On October 24,1989, Major Tomlinson, the acting Battalion Commander, presented *70plaintiff with an Article 151 and read the charge, a violation of Uniform Code of Military Justice (UCMJ) Article 112a, wrongful use of marijuana. Plaintiff was advised of his various rights under Article 15 proceedings and told he had forty-eight hours to decide whether to accept the Article 15 or demand trial by court-martial. Plaintiff acknowledged that he had been afforded the opportunity to consult with counsel, did not demand trial by court-martial, and requested a closed hearing. On October 26, 1989, the Article 15 hearing was held. After considering the evidence, Major Tomlinson found plaintiff had used marijuana in violation of Article 112a, and imposed a punishment of forfeiture of $892 for two months and extra duty for forty-five days. In early November 1989, plaintiff submitted an appeal of the Article 15 punishment, asserting a passive inhalation defense, that is, he tested positive because he had been in close proximity to others who were smoking marijuana. Plaintiff claims that occupants — lower ranking soldiers — of his personal vehicle were smoking marijuana for a period of time but that he did not smoke any.2 That appeal was denied on November 21,1989.
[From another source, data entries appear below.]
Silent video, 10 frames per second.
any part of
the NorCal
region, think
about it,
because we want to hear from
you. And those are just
On November 20, 1989, plaintiff was advised that Company Commander, Captain Paul J. Parish, had initiated separation proceedings under the provisions of Army Reg. 635-200, Chapter 14, based on plaintiffs illegal use of marijuana.3 Captain Parish later notified plaintiff that he was recommending plaintiff be separated from the Army with a General Under Honorable Conditions discharge. Pursuant to Army Reg. 635-200, 112-2, Captain Parish submitted his recommendation for separation up the chain of command. In mid-February 1990, both Lieutenant Colonel Levister, the Battalion Commander, and Colonel O’Connor, the Brigade Commander, concurred with Captain Parish’s recommendation and Colonel O’Con-nor appointed an administrative separation board to hear plaintiff’s case.
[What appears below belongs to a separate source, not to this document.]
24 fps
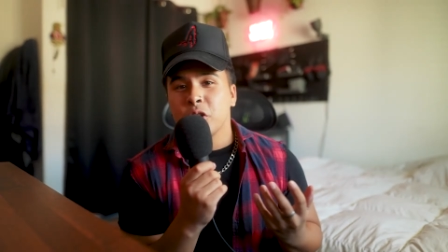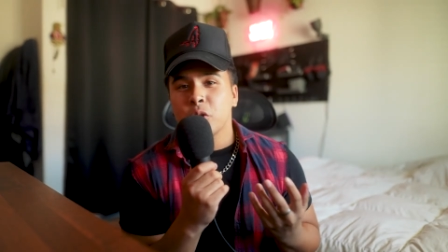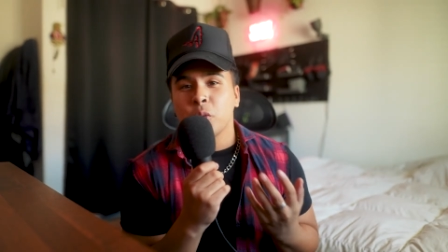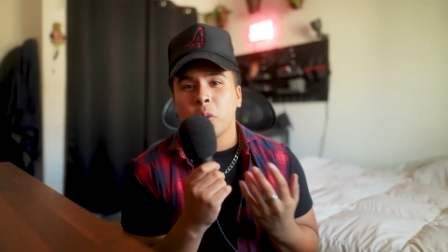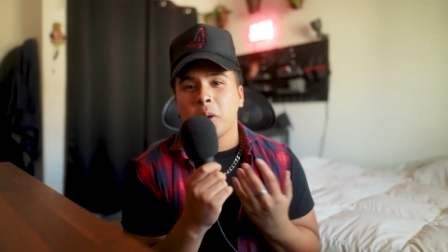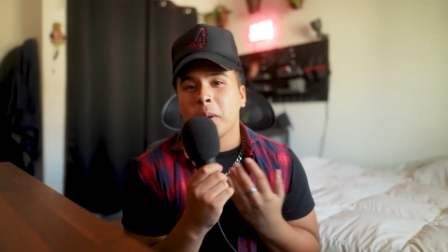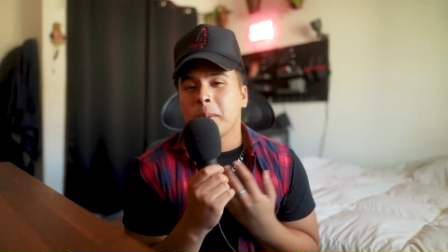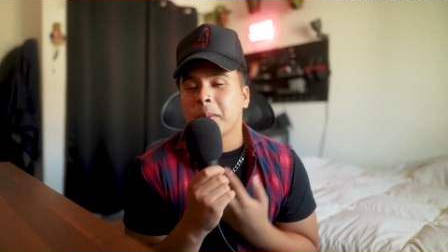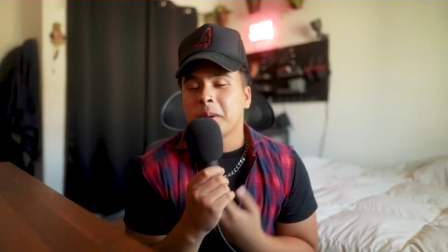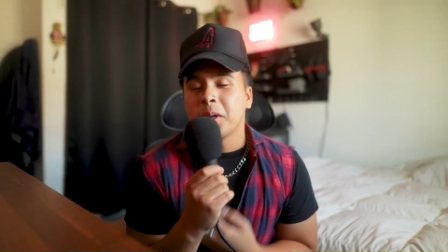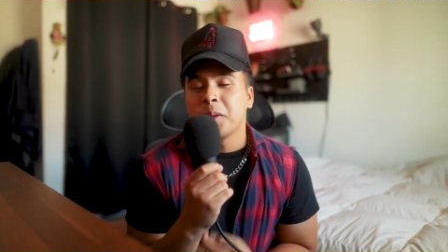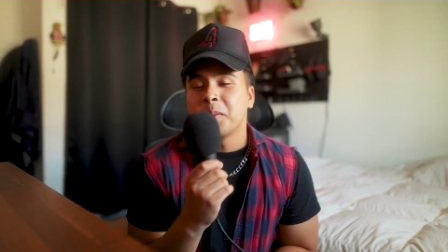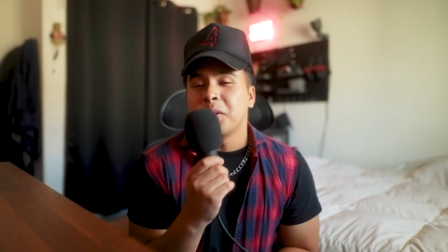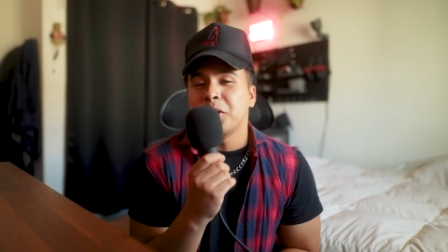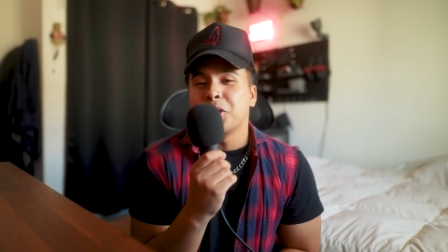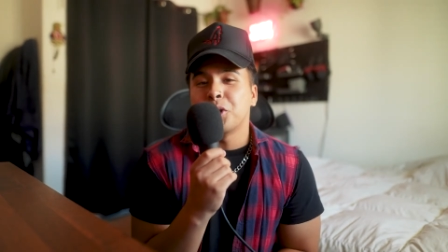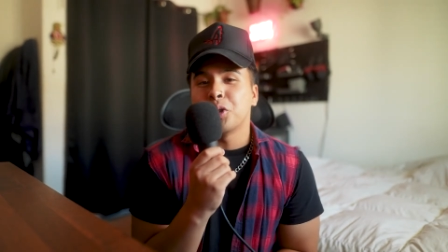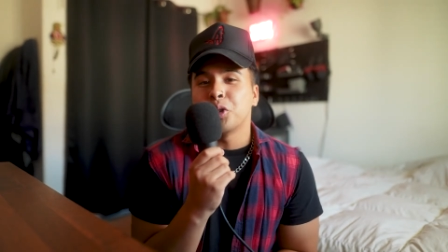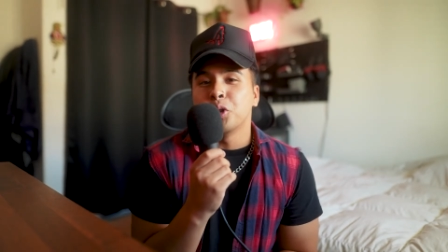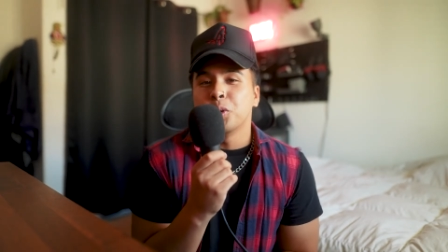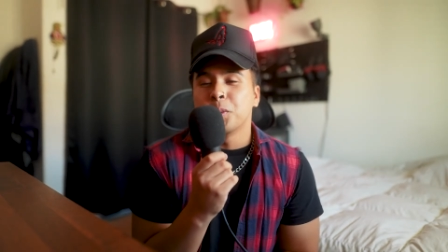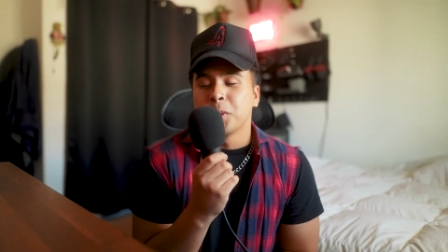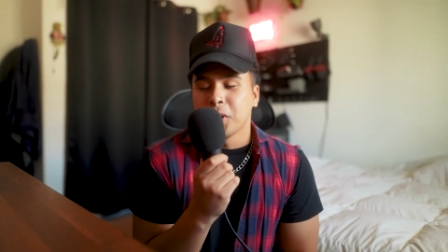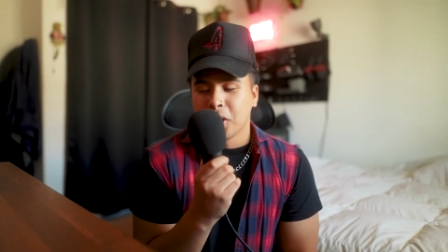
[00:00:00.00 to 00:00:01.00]
where I'm going to be
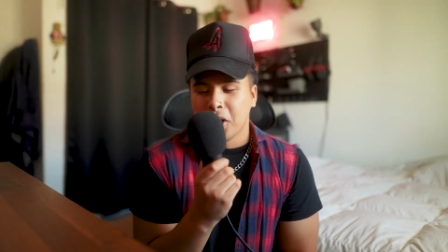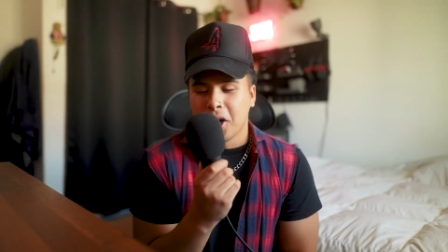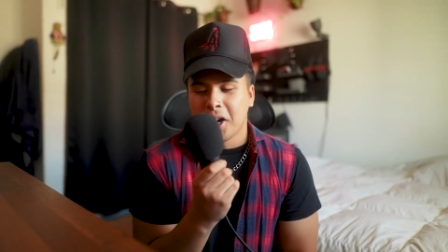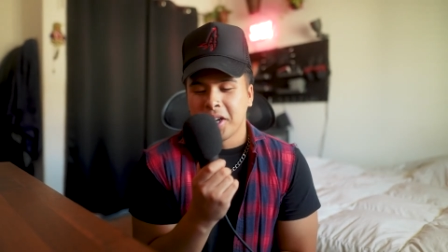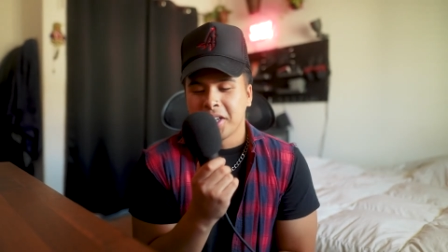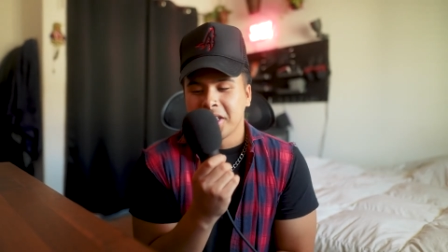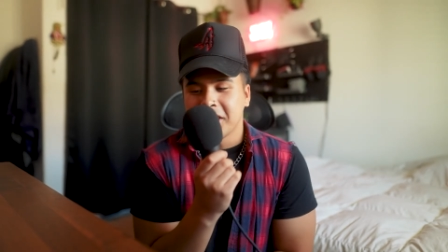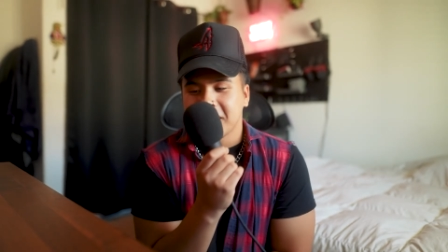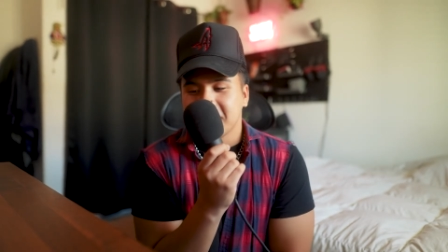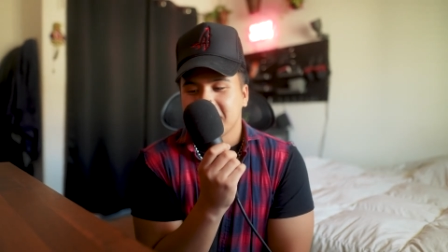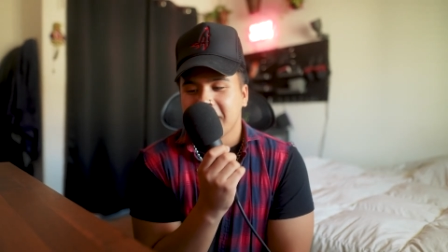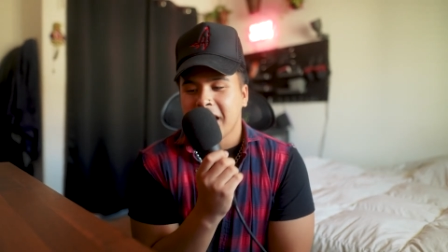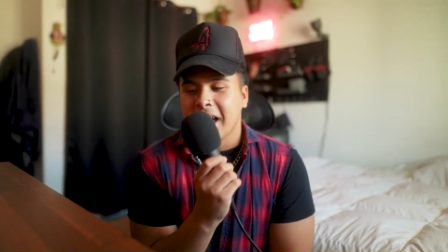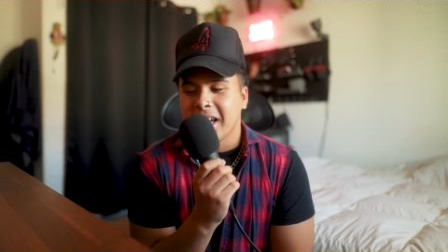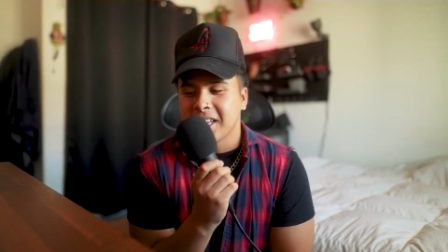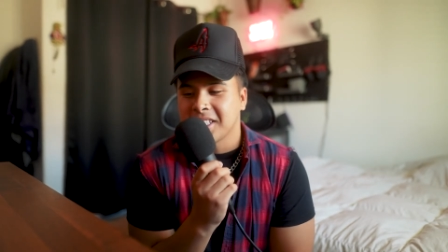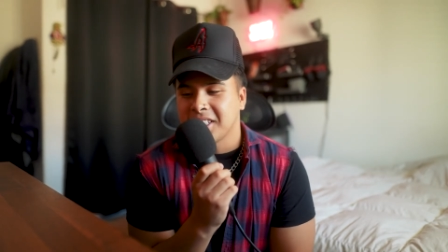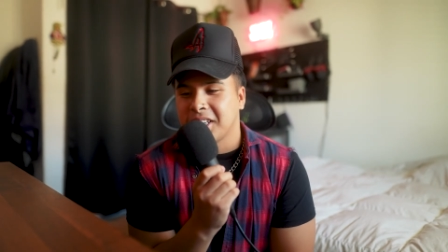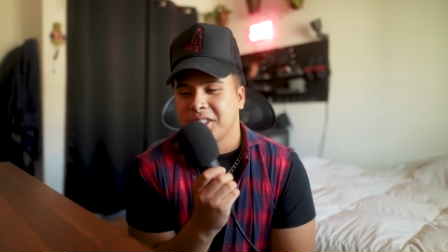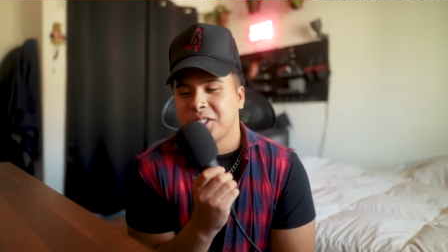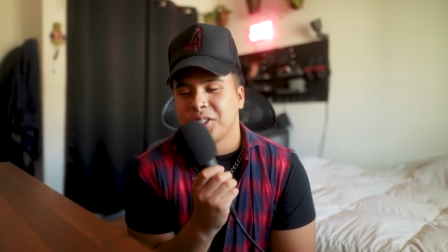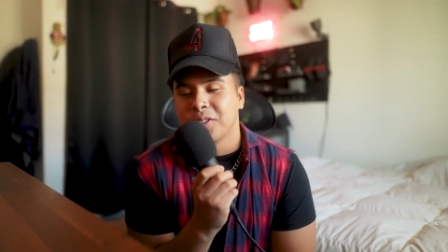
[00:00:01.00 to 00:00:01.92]
super honest as a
The administrative board convened on June 11, 1990. Plaintiff was represented by both military and civilian defense counsel. The Army called only one witness, plaintiff’s Battalion commander, Lieutenant Colonel Levister, who recommended that the Army not retain plaintiff because:
[A]n NCO has a responsibility above and beyond that of the lower ranking soldiers. He’s supposed to set the example. The Army has a clearly defined policy on drug abuse, and I personally do not believe that Sergeant Hodges ... met his responsibility to the Army and to himself by compromising himself or allowing himself to be compromised in a situation that he controlled.
sfc sjt sfc sfc ifc
[E]very month in the command formation I emphasis [sic] DUI and drug abuse. And as an incentive to the soldiers, we have ninety days no incidents, it’s a training holiday. So everybody understands that *71fact that I want to meet the Army’s goals, and that we have a responsibility to ensure that we do not have drug abuse in 10th Signal Battalion and 10th Mountain Division. And Sergeant Hodges, not being a new member to the unit and ... being aware of that Army policy, and as a leader ... of all people, should have ... understood his responsibilities.
Plaintiff called six witnesses in his defense who all testified that he was a good soldier and should be retained in the service. After deliberating for an hour, the administrative board announced its findings. The administrative board found that plaintiff had used marijuana, that he had engaged in serious misconduct of a nature to bring discredit upon the armed forces, that he “is undesirable for further retention in the military,” and that he should be discharged with a General Under Honorable Conditions discharge.4
In July 1990, plaintiffs military and civilian counsel appealed the administrative board’s findings and recommendations to Brigade Commander Colonel O’Connor. On August 29, 1990, Colonel O’Connor denied both appeals and forwarded all matters submitted by plaintiff to Headquarters, Department of the Army (HQDA), recommending that plaintiff be separated from the Army.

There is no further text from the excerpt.